Karena itu, lanjut dia, dibutuhkan audit menyeluruh terhadap pengerjaan Kereta Whoosh. Baik dari sisi hukum maupun pembiayaan. Selain itu, pemerintah perlu melakukan legal due diligence dengan pendekatan struktural fundamental, serta financial due diligence dengan pendekatan struktural fungsional.
“Pendekatan ini mewajibkan dilakukannya investasi audit pada kebijakan dan pembiayaan,” jelas Noorsy.
Ia juga menyinggung soal posisi strategis China dalam proyek tersebut. Menurutnya, Kereta Whoosh merupakan cerminan kebijakan Belt and Road Initiative (BRI) China, sehingga persoalan ini berkaitan langsung dengan reputasi BUMN China dan Pemerintahan China di bawah Xi Jinping.
“Karena alasan itu, China tidak akan mau melakukan audit investigasi. Bau menyengat yang tidak sedap itu, menurunkan posisi tawar China yang sedang menjual teknologi, uang dan membuka lapangan kerja bagi warganya,” jelas dia.
Beban Berat Kereta Whoosh
Sebelumnya, mantan Menkopolhukam, Mahfud Md menyebut kuatnya dugaan mark-up biaya pengerjaan proyek Kereta Whoosh. Misalnya, biaya pembangunan kereta cepat di Indonesia (Kereta Whoosh) mencapai US$52 juta per kilometer.
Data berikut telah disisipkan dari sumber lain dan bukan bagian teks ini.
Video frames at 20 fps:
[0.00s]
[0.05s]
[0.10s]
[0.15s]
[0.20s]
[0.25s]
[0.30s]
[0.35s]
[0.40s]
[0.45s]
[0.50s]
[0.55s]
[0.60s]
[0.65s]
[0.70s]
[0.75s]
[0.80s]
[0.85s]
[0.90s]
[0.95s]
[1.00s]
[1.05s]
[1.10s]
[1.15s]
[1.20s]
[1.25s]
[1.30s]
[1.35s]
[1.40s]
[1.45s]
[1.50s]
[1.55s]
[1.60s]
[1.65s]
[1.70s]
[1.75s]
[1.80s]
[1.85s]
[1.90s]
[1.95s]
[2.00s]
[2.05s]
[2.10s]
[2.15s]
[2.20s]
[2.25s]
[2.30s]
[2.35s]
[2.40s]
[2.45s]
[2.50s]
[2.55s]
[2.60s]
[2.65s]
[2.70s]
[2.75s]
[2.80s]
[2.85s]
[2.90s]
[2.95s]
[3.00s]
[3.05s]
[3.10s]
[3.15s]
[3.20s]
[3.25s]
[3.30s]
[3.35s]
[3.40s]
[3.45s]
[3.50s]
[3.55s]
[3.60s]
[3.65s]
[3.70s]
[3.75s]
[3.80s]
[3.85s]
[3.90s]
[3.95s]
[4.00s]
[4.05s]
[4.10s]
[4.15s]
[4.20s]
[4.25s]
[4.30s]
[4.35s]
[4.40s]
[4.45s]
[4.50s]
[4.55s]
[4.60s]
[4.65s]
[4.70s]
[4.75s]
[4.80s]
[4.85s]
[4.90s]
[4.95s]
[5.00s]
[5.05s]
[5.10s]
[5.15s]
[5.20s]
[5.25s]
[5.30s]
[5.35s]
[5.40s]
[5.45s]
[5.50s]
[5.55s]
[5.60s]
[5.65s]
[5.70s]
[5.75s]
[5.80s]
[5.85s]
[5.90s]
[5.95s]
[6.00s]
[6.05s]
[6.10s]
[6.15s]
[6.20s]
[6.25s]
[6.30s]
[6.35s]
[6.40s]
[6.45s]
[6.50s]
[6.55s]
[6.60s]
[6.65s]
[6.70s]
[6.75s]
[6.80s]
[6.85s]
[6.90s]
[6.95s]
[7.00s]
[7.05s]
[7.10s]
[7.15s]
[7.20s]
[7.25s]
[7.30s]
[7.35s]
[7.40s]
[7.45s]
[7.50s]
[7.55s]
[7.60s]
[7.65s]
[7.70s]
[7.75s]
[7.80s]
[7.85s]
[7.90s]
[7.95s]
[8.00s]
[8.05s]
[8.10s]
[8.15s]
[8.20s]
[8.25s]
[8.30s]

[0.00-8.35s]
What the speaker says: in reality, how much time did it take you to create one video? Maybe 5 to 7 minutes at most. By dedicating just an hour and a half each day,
Sedangkan biaya pengerjaan kereta cepat di Cina berada di kisaran US$17 juta-18 juta per kilometer. Adanya selisih yang cukup jumbo inilah yang harus ditelusuri. Apakah ada tindak pidana korupsi atau tidak.
Advertisement
“Dugaan mark-upnya gini. Menurut pihak Indonesia, biaya per 1 kilometer kereta Whoosh itu 52 juta dolar AS. Tapi di Cina hanya 17 sampai 18 juta dolar AS per kilometer. Kok naik tiga kali lipat. Ini yang harus dikejar,” kata Mahfud dikutip dari akun YouTube Mahfud MD Official.
Selanjutnya, Mahfud mendesak pihak terkait untuk menyelidiki dugaan tersebut sehingga mengetahui sosok yang diduga melakukan mark up. Pembahasan ini tidak lepas dari utang proyek kereta cepat Whoosh yang mencapai Rp4 triliun pada tahun 2025.
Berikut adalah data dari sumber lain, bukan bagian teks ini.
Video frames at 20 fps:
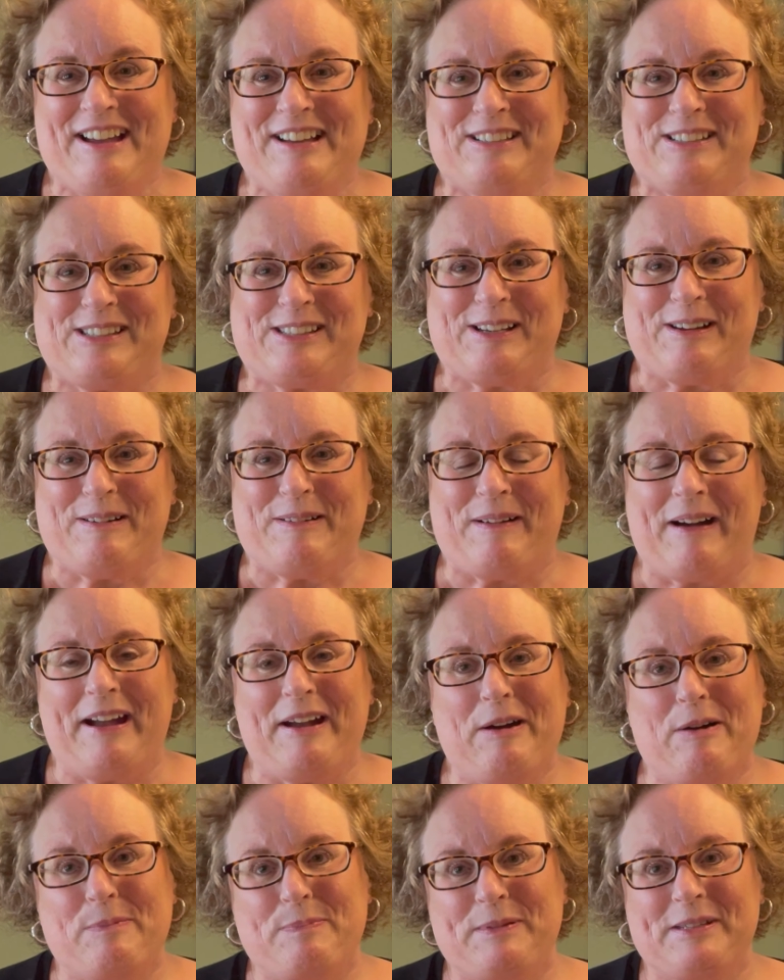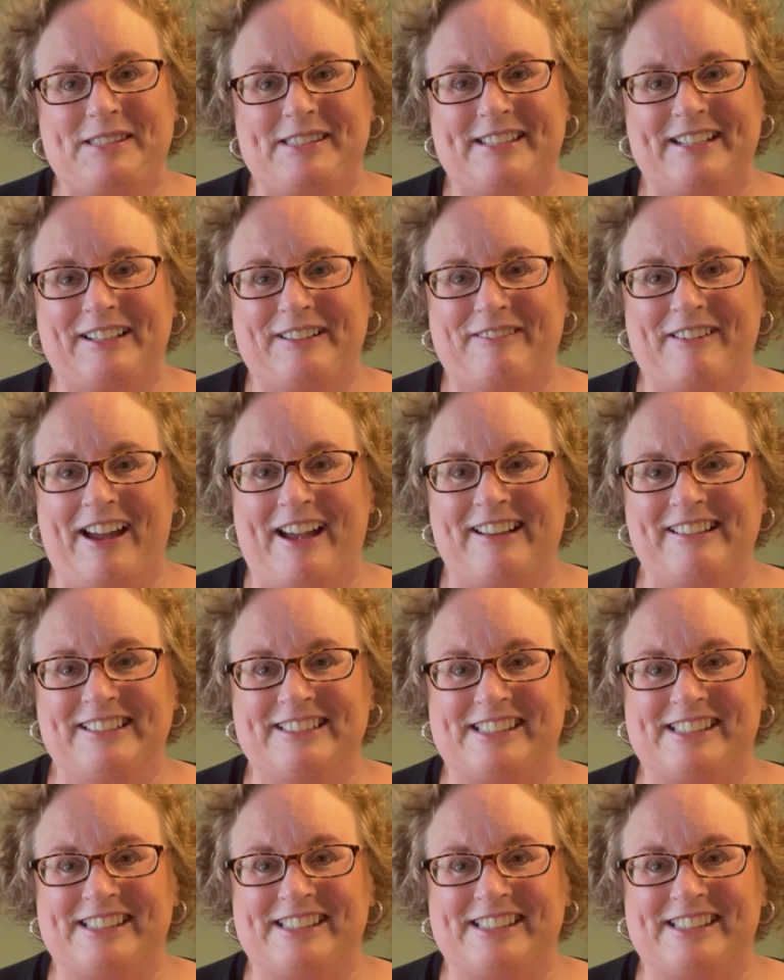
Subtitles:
So I hope you stick around and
Mahfud menyinggung beratnya beban keuangan Kereta Whoosh, yang dipicu besarnya utang dan bunga. “Indonesia sepakat waktu itu, berdasarkan para ahli UI dan UGM bisa dibangun dengan bunga 0,1 persen dengan Jepang. Tiba-tiba pindah ke Cina dengan bunga 2 persen. Dan ada cost overrun atau pembengkakan, bunganya naik menjadi 3,4 persen,” ujar Mahfud.
Naiknya bunga utang Kereta Whoosh ini, kata dia, mengakibatkan Indonesia kesulitan membayar utang kepada Cina.